A Simple Sourdough Boule Recipe

A sourdough boule is a traditional French bread, shaped like a ball. For those looking to get into sourdough baking for the first time, it’s a great and rewarding entry point.

For this great recipe, courtesy of our friend and sourdough expert Vanessa Kimbell, you’ll need 4 hours for dough prep. This allows enough time to mix, fold and shape the dough. Additionally, you’ll need to rest the sourdough in a fridge overnight.

If you don’t have a sourdough starter to use, you can simply buy one from us here.

If you don’t want to round the dough, using a banneton or bowl, you could use a simple greased 2lb loaf tin.


  • 1 mixing bowl and whisk
  • 1 round banneton
  • 2 clean tea towels or linen
  • 1 bread pan
  • 1 large tray pan
  • 1 sharp knife or ‘lame’


The recipe will make 1 large loaf.



Mix stage

First, pour all but 1/4 cup of the water, along with your sourdough starter mix, into the mixing bowl. Mix this together well, using a whisk. Add the flour and continue to mix, now using your hands.

Once mixed, leave the dough on the surface and rest for 30 minutes to 2 hours. Cover loosely with a clean and damp cloth. Alternatively, use a proofer like the Brod & Taylor to control humidity. The longer you leave the dough, the more the taste will develop.

Mixing sourdough boule dough
Mixing sourdough boule dough by hand

Fold stage

Combine salt with a small amount of water (1/4 cup). Mix thoroughly until combined. Poke your finger into the dough several times to make some small dimples and pour, into them, the salty solution. Allow the dough to rest 10 minutes while the water dissipates through the dough.

Now fold the dough in half, turn the bowl a quarter and repeat this 3 more times. Repeat this process another 3 times at 30 minute intervals.

Rest for a further 15 minutes.

Folding sourdough boule dough by hand
Folding sourdough boule dough by hand

Shape stage

Using your hands, shape the dough into a round ball shape. Place the round ball of dough into a dusted banneton. If you don’t have a banneton, use a large bowl, lined with a dusted tea towel. Cover the dough with a 2nd damp tea-towel.

Shaping a sourdough boule
Shaping a sourdough boule





Prove stage

Rest your dough at room temperature. Once the dough volume has doubled, place in the fridge. Leave your dough in the fridge for 8 to 12 hours.
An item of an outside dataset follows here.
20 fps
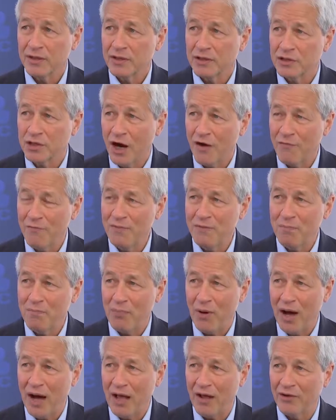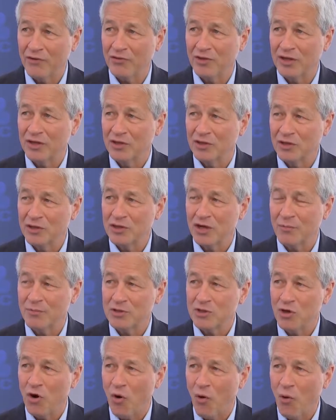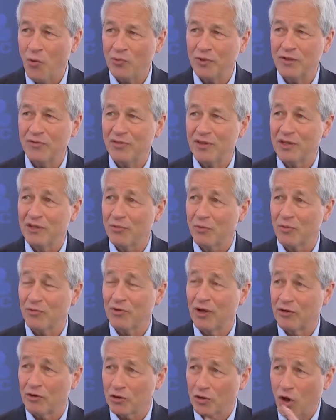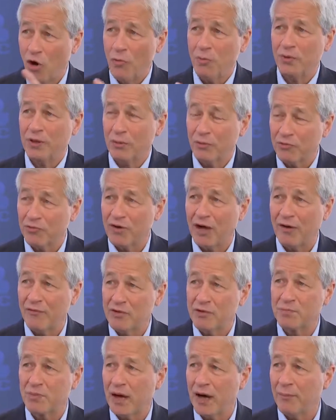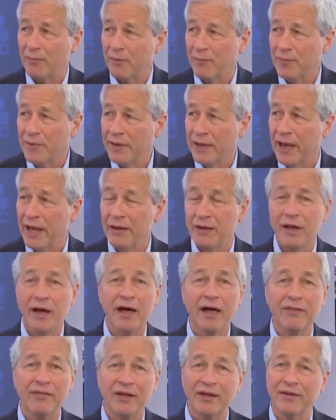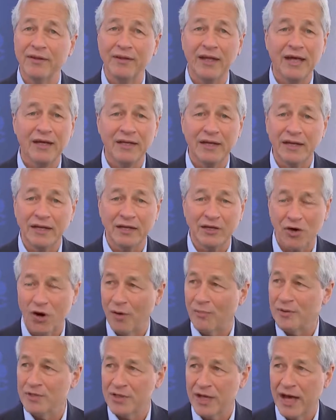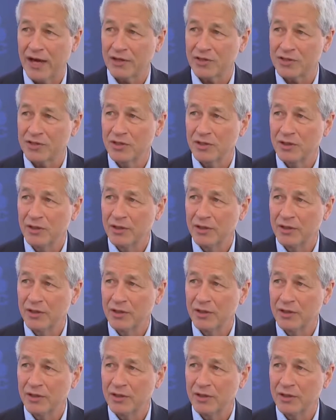Government policy, good government is the only thing that will, globally, will solve this problem. And at the end of the day, you need a carbon tax.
Sourdough boule proving in a banneton
Sourdough boule proving in a banneton

Bake stage

Preheat your oven to 220°C. Once heated, place your bread pan or baking steel into the oven. Additionally, add a pan of hot water to the floor of the oven. The steam helps to moisten the crust and thus allows the bread to expand more freely. It will also help to draw starch to the surface, giving a beautiful brown coat.

Depending on your bread pan or steel of choice, you’ll need to allow the equipment to warm up. This can vary. For a cast-iron Challenger bread pan, it’s recommended to heat up for 45 minutes. A baking steel will heat up faster at roughly 30 minutes. Once the pan or steel has been heated, carefully remove it from the oven. Dust with a thin coat of semolina to help avoid dough sticking. Carefully place on your dough, slash the top layer of skin with a lame or sharp bread knife. This will create texture as the bread bakes.

Return to the oven at 220°C and bake for 1 hour.

If you are using a bread pan with lid or a dutch oven, remove the lid, reduce the heat to 180°C and bake for another 10-15 minutes. This will help to brown your bread crust and develop taste.

Simple Sourdough Boule sliced
Simple sourdough boule sliced


Leave your sourdough boule to cool for a day before storing in an airtight container of cotton bread bag.

  • * To make the 100g of starter, needed for this recipe use 1 tablespoon of sourdough starter, 40g of water and 40g of strong white flour, mix well and leave, covered on the side in the kitchen in the morning. It will be lively and bubbly and ready to bake with in the evening.

To avoid a crunchy crust, simply wrap the cooked bread in a clean tea towel. Do this while the bread is warm to rehydrate the crust from the omitted steam.